- _What you should do_
Could the records below please be retyped exactly, with their pictures left out?

--- --- ---

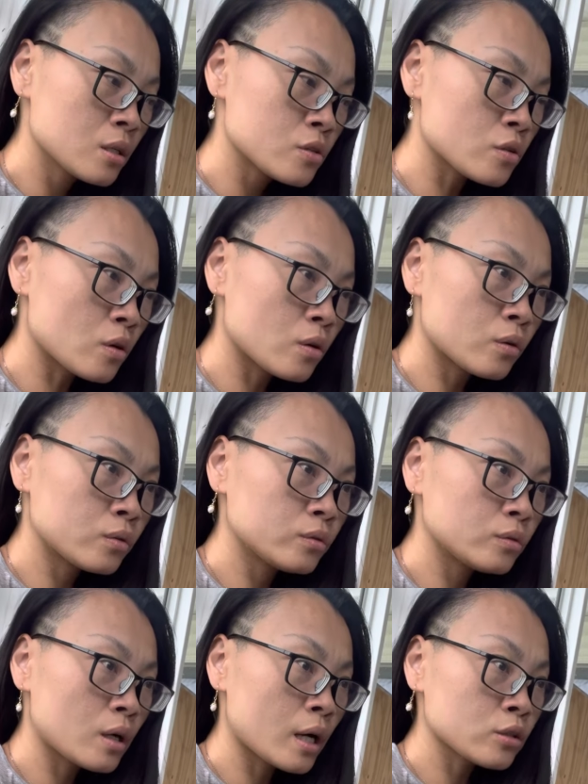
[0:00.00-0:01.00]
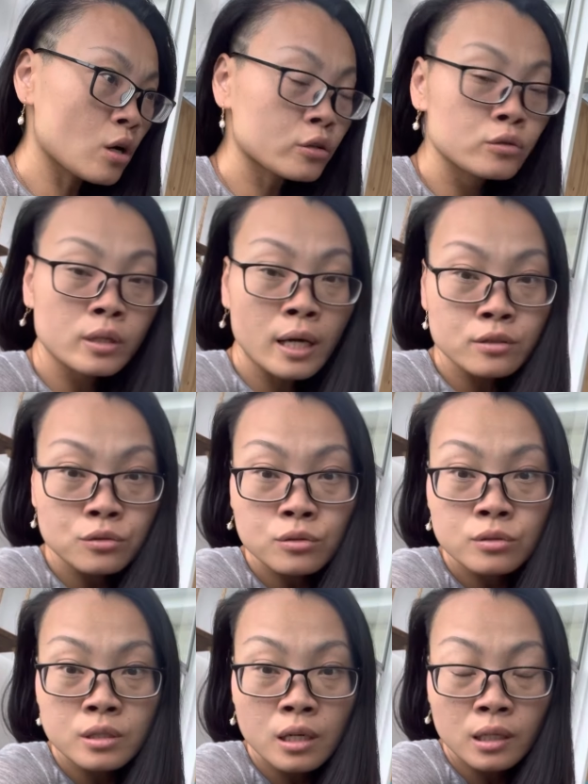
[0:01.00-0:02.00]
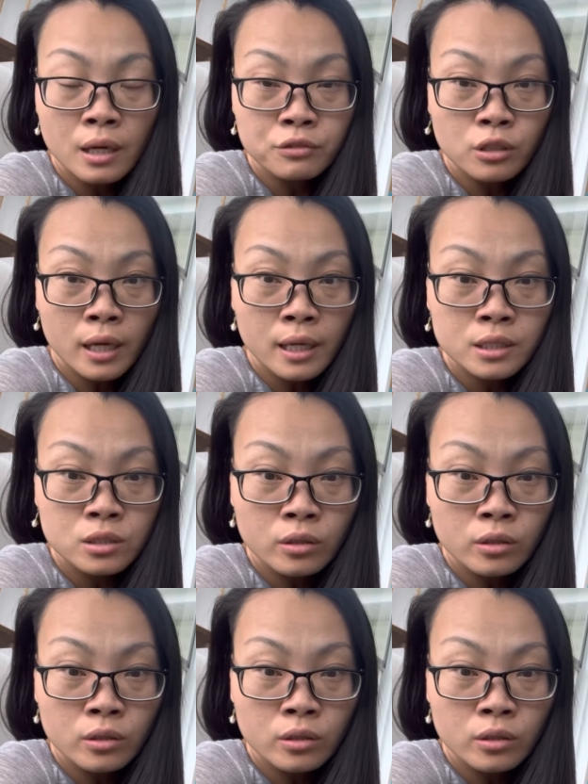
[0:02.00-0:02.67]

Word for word: So I talk to you guys soon and love you guys.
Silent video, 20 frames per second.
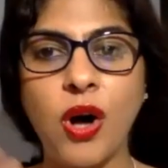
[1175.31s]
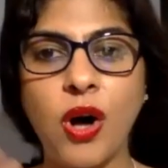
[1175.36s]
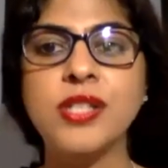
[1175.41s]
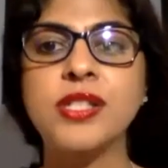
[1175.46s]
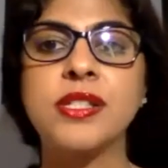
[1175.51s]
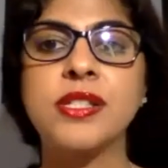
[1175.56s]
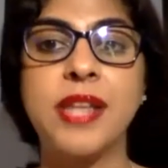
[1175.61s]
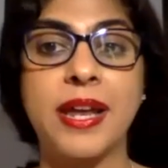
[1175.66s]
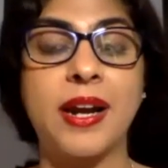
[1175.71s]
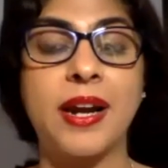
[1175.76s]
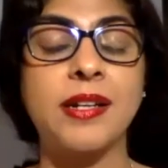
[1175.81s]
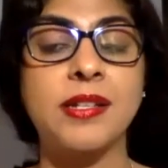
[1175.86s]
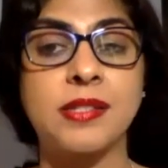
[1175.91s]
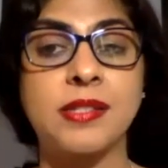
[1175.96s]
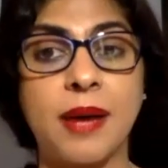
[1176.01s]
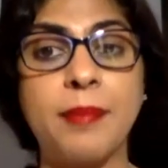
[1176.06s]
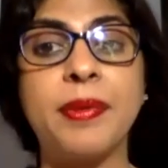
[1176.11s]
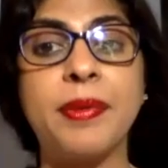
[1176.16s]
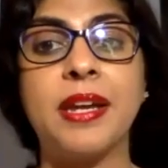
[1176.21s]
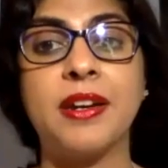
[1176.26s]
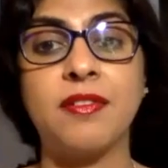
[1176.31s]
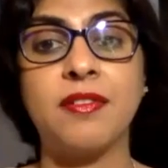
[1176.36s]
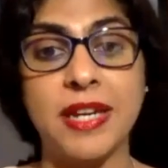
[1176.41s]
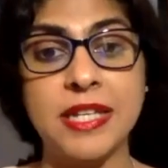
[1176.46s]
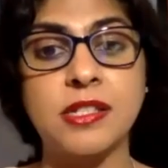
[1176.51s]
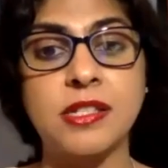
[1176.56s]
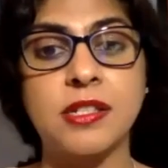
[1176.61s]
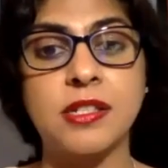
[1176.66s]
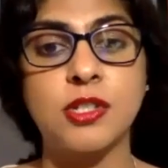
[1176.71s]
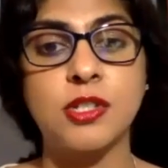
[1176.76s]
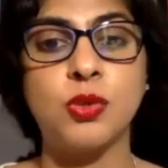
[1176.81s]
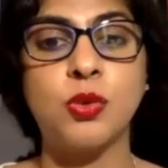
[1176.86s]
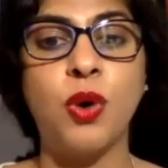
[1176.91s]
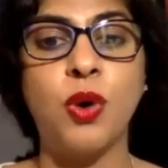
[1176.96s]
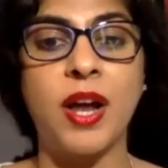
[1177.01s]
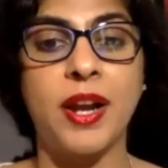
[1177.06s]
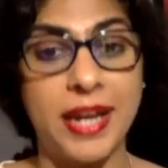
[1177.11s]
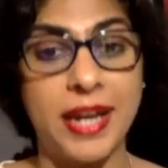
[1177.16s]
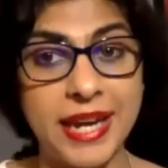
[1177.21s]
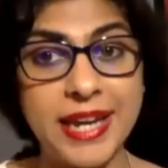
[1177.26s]
there are some investors who are
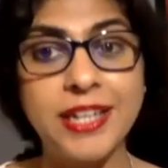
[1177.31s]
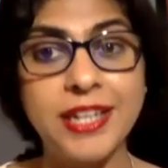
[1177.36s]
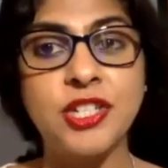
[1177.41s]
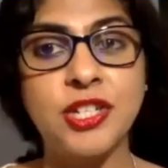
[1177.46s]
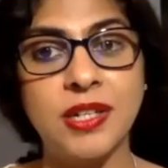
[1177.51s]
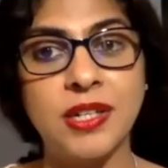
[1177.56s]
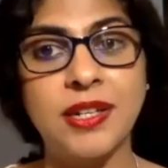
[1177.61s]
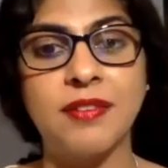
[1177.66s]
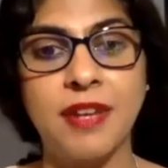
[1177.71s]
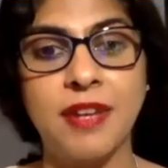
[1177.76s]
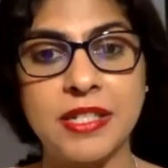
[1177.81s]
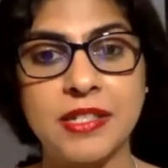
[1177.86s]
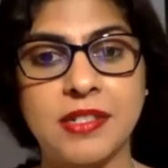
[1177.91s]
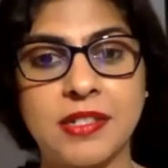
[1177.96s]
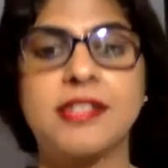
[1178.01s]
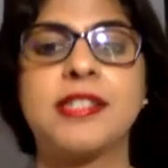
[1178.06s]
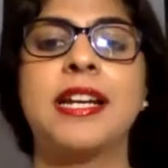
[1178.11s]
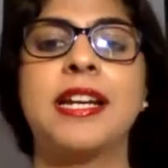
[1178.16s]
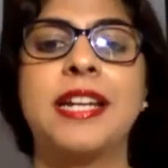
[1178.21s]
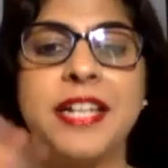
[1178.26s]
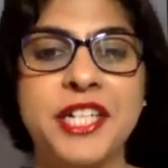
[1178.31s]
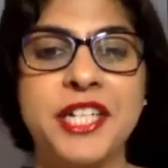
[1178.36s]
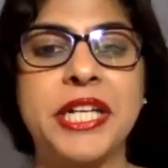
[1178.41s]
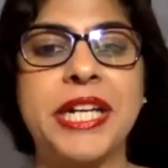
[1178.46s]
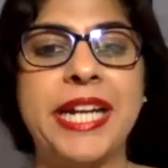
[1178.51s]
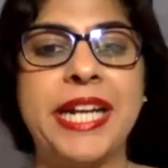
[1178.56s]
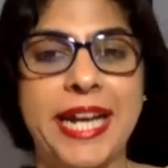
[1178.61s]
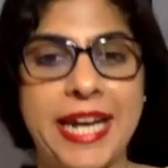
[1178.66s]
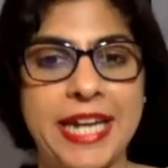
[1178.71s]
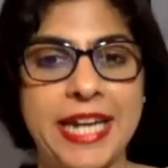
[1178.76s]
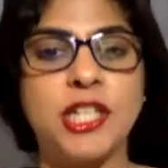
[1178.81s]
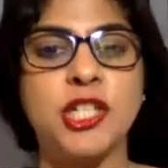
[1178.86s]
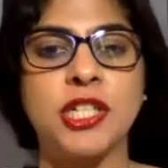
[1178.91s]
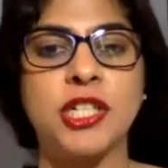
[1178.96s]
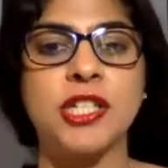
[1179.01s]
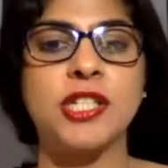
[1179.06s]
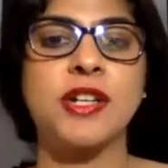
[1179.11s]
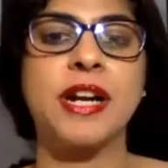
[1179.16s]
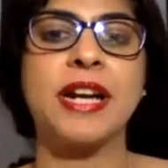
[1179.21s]
angel investors. They're literally angels, right?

--- --- ---

- _Task result_
[0:00.00-0:01.00]
[0:01.00-0:02.00]
[0:02.00-0:02.67]

Word for word: So I talk to you guys soon and love you guys.
Silent video, 20 frames per second.
[1175.31s]
[1175.36s]
[1175.41s]
[1175.46s]
[1175.51s]
[1175.56s]
[1175.61s]
[1175.66s]
[1175.71s]
[1175.76s]
[1175.81s]
[1175.86s]
[1175.91s]
[1175.96s]
[1176.01s]
[1176.06s]
[1176.11s]
[1176.16s]
[1176.21s]
[1176.26s]
[1176.31s]
[1176.36s]
[1176.41s]
[1176.46s]
[1176.51s]
[1176.56s]
[1176.61s]
[1176.66s]
[1176.71s]
[1176.76s]
[1176.81s]
[1176.86s]
[1176.91s]
[1176.96s]
[1177.01s]
[1177.06s]
[1177.11s]
[1177.16s]
[1177.21s]
[1177.26s]
there are some investors who are
[1177.31s]
[1177.36s]
[1177.41s]
[1177.46s]
[1177.51s]
[1177.56s]
[1177.61s]
[1177.66s]
[1177.71s]
[1177.76s]
[1177.81s]
[1177.86s]
[1177.91s]
[1177.96s]
[1178.01s]
[1178.06s]
[1178.11s]
[1178.16s]
[1178.21s]
[1178.26s]
[1178.31s]
[1178.36s]
[1178.41s]
[1178.46s]
[1178.51s]
[1178.56s]
[1178.61s]
[1178.66s]
[1178.71s]
[1178.76s]
[1178.81s]
[1178.86s]
[1178.91s]
[1178.96s]
[1179.01s]
[1179.06s]
[1179.11s]
[1179.16s]
[1179.21s]
angel investors. They're literally angels, right?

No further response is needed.